Bike Distance # Rides Avg per Ride
Bianchi 52.6 Mile 9 5.84444 Mile
Big Red 14.5 Mile 2 7.25 Mile
Lynskey 15.85 Mile 1 15.85 Mile
Pocket Rocket 69.85 Mile 2 34.925 Mile
Thundercougarfalconbird 213.09 Mile 6 35.515 Mile
Total 365.89 Mile 20 18.2945 Mile

January – May 2010 by bike

Bike Distance # Rides Avg per Ride
Bianchi 225.4 Mile 30 7.51333 Mile
Big Red 14.5 Mile 2 7.25 Mile
El Fuego 40.9 Mile 11 3.71818 Mile
Lynskey 15.85 Mile 1 15.85 Mile
Pocket Rocket 101.12 Mile 4 25.28 Mile
Thundercougarfalconbird 1102.85 Mile 35 31.51 Mile
Total 1500.62 Mile 83 18.0798 Mile

Cycling 2010 by month

Month Distance # Workouts Avg per Workout
January 166.25 Mile 20 8.3125 Mile
February 140.67 Mile 12 11.7225 Mile
March 508.83 Mile 18 28.2683 Mile
April 318.98 Mile 13 24.5369 Mile
May 365.89 Mile 20 18.2945 Mile
Total 1500.62 Mile 83 18.0798 Mile



I think all the walking really helped me recover from the marathon. Probably half of this was to and from work. The other half was pushing Will around town in the stroller.

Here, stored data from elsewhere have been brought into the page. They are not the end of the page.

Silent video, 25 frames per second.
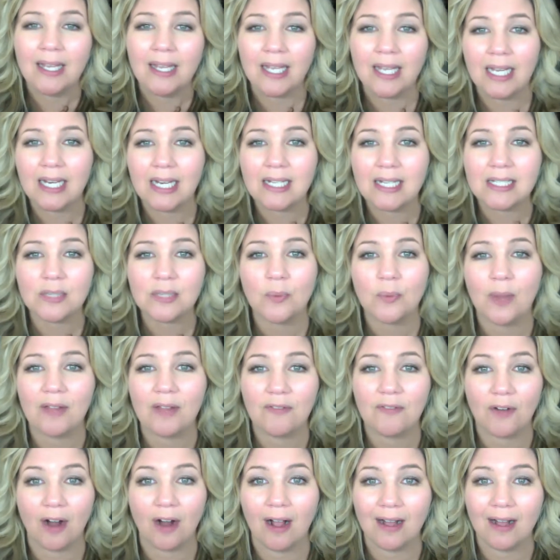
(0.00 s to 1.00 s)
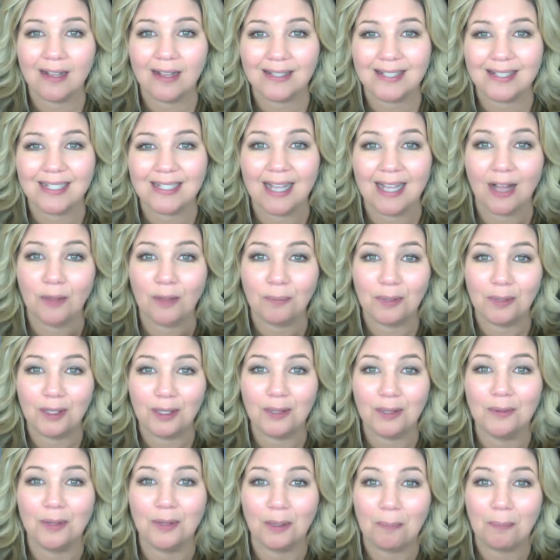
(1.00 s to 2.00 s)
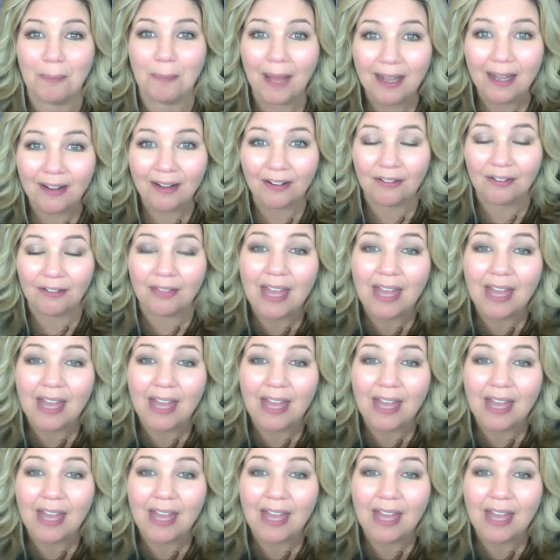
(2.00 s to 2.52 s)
It is a way for us to help you look better.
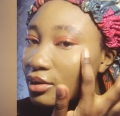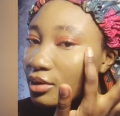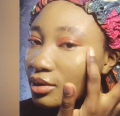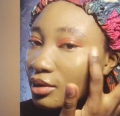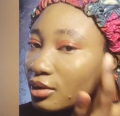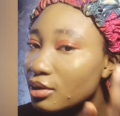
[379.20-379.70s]

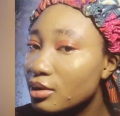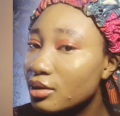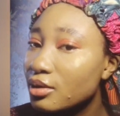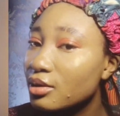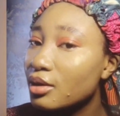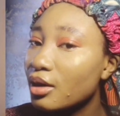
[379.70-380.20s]
So
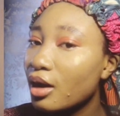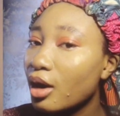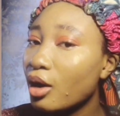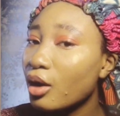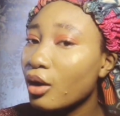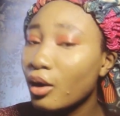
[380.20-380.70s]
yeah,
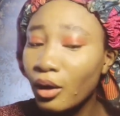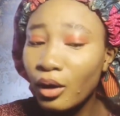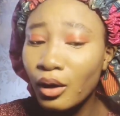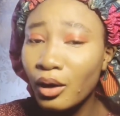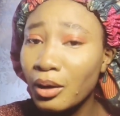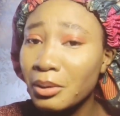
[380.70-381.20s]
let's
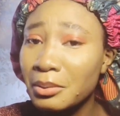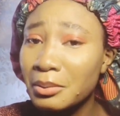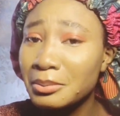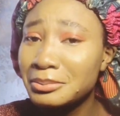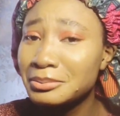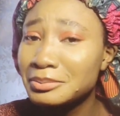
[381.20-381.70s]
do that.
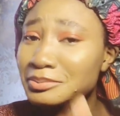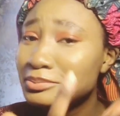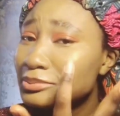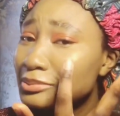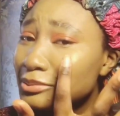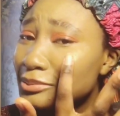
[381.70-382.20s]
Oh, it
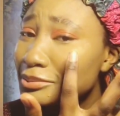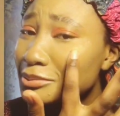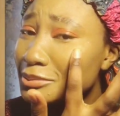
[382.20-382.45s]
looks so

Month Distance # Workouts Avg per Workout
January 28.66 Mile 9 3.18444 Mile
February 51.45 Mile 16 3.21563 Mile
March 34.7 Mile 10 3.47 Mile
April 44.35 Mile 11 4.03182 Mile
May 48.75 Mile 14 3.48214 Mile
Total 207.91 Mile 60 3.46517 Mile

Danville Memorial Day 5K


I ran my 3rd Danville Memorial Day 5K this morning. The race went well for me despite the hot and humid weather. I think I’m finally starting to acclimatize. Melissa was kind enough to let me borrow her girly watch when I discovered I’d left mine at home. I recorded my mile splits, but I tried something different (for me) by not actually looking at them and instead running solely on how I feel. It worked reasonably well.

#1 fan

My #1 fan

The pack started fast and I dropped into 12th place or so after ¼ mile. I moved up to 9th by ½ mile. I moved up to 4th by 1 mile. My split was 5:33, a bit fast. The 2nd mile was mostly into a headwind and I really worked hard to maintain my pace.

Easy come

Whoa, we’re half way there

Easy go

Whoa, living on a prayer


Grandma Barb keeps an eye out for Will’s daddy

My next split was 5:55, a bit closer to what I expected. Amazingly, I still felt good at this point. That never happens. I continued to push the pace into the 3rd mile, but just a short distance later we hit a long wide open section with no shade and I absolutely baked in the sun.

Home stretch

The heat hurt me more the last mile than the running did. My 3rd mile split was also 5:55. One runner passed me around the 3 mile mark. I finished in 17:56 (I think, the results seem to be a bit off at the moment), 5th overall, 1st in my age group… identical results to last year.

This expression sums it up pretty well

This sums it up pretty well


Will was enthralled


It was a good race. Many thanks to Melissa, Will, and my parents for coming out to cheer me on. Also, thanks to my dad for taking the race photos.